Все остолбенели. Словно ослица заговорила. Или новый ай-продукт известной фирмы оказался дешевле предыдущего.
— Если я встречу ангела, я стану ему другом и помощником и отведу в крепость. И отдам жизнь за него не задумываясь, — довольно близко к оригиналу процитировал я. — Так?
— Алле хвала! — выдохнул Порфирий.
Его меч деревянно ухнул в ножны. Не потому, что меч деревянный, как раз наоборот. Только в кино для пущего эффекта при вынимании или убирании оружия железный скрежет стоит, будто автомобиль танком раздавило.
— Но он черт! — Милослава недовольно указала мне на Шурика.
Ей не нравилось чувствовать себя на вторых ролях. Хозяйкой была она. А тут какой-то дрыщ плюгавый законами кидается.
— Наши жизни, — я указал на себя, Тому и Шурика, — связаны. Убьете одного — убьете всех.
— Вы заколдованы?! — с восторгом выпалила мелкая воительница.
Даже рот открыла от удивления. Глаза как диски, даже не компакт, а старинные, виниловые.
— Чушь, — Милослава повернулась к Порфирию. — Ангелам, конечно, поможем, даже больше, чем думают, а этого…
— Милослава, посмотри сюда. — Меня накрыло состояние, когда терять нечего. — Считаю до трех. Раз…
Она обернулась сразу.
Я молча сжал челюстями кожу с венами на запястье. До боли сжал. Щеки застыли в напряжении.
Всего пару секунд продолжался наш поединок глаз. Она поняла: рвану. И если спасут — рвану снова.
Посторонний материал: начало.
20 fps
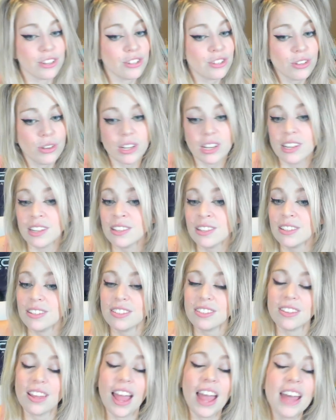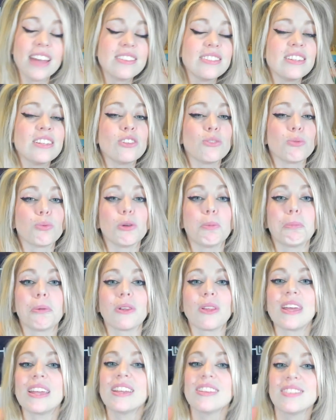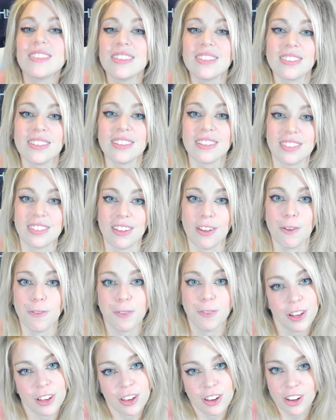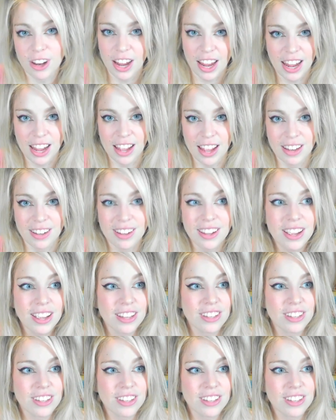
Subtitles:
So it in essence replaces itself in your hand.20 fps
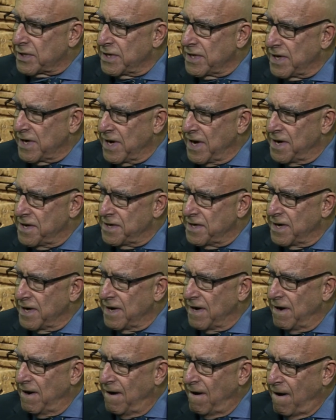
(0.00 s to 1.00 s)
that I did. Yes, I
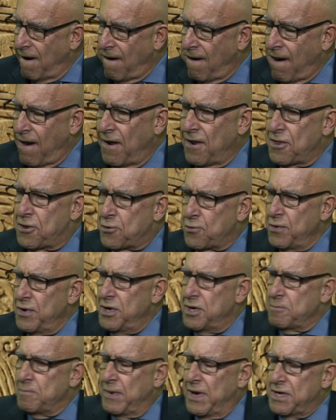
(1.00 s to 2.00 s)
bet, yeah.
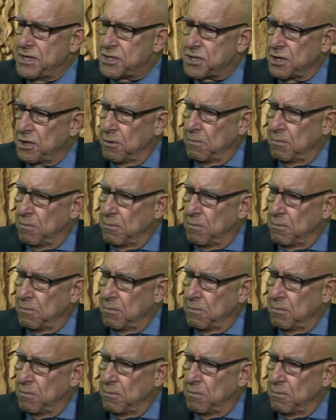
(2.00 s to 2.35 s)
Three-dimensional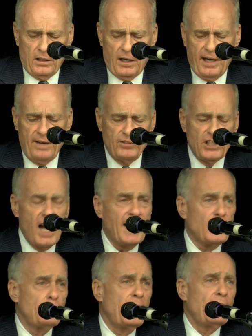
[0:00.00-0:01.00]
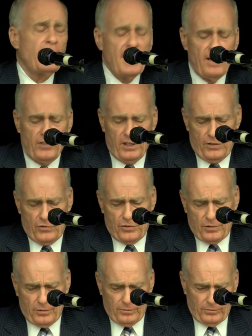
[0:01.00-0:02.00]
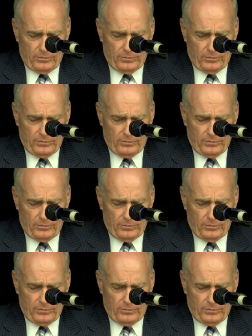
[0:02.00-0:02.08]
I have documentary evidence,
— Значит, вот причина Гордеевых сомнений. Ладно, грузимся. Зарина, возьми к себе… как тебя? Тому. Раненого привяжите к спине Дорофея. Чрезмерно болтливого ангелочка, — указующий перст уперся прямо в мой лоб, — ко мне.
Часть вторая «Ангел»
Глава 1
Вася не слушался маму, и его поставили в угол.
«Это плохо», подумал Вася.
А потом еще подумал:
«А мама считает, что хорошо».
А потом подумал:
«Мне было хорошо, когда я вел себя плохо. А теперь мне плохо…чтобы другим стало хорошо?»…
Это начало сказки, которую сочинил папа и рассказывал мне, четырехлетнему малышу. Уже тогда я знал, что правда многогранна. А где не знал, там чувствовал.
Любой скажет, что трагедия — это драма, в которой кто-то умирает. Это так. Но кое-что еще. Трагедия — когда в споре, где кто-то умер, обе стороны были правы. В этом трагедия.
Мне было плохо. Легко быть правым, если от этого не умирают люди.
Мы ехали с Томой на разных лошадях, притороченные к спинам наездников, и словно вели безмолвную беседу.
«Он умер из-за меня, из-за моих выкрутасов».
«Не говори так. А Малик и Шурик? Они живы только благодаря тебе».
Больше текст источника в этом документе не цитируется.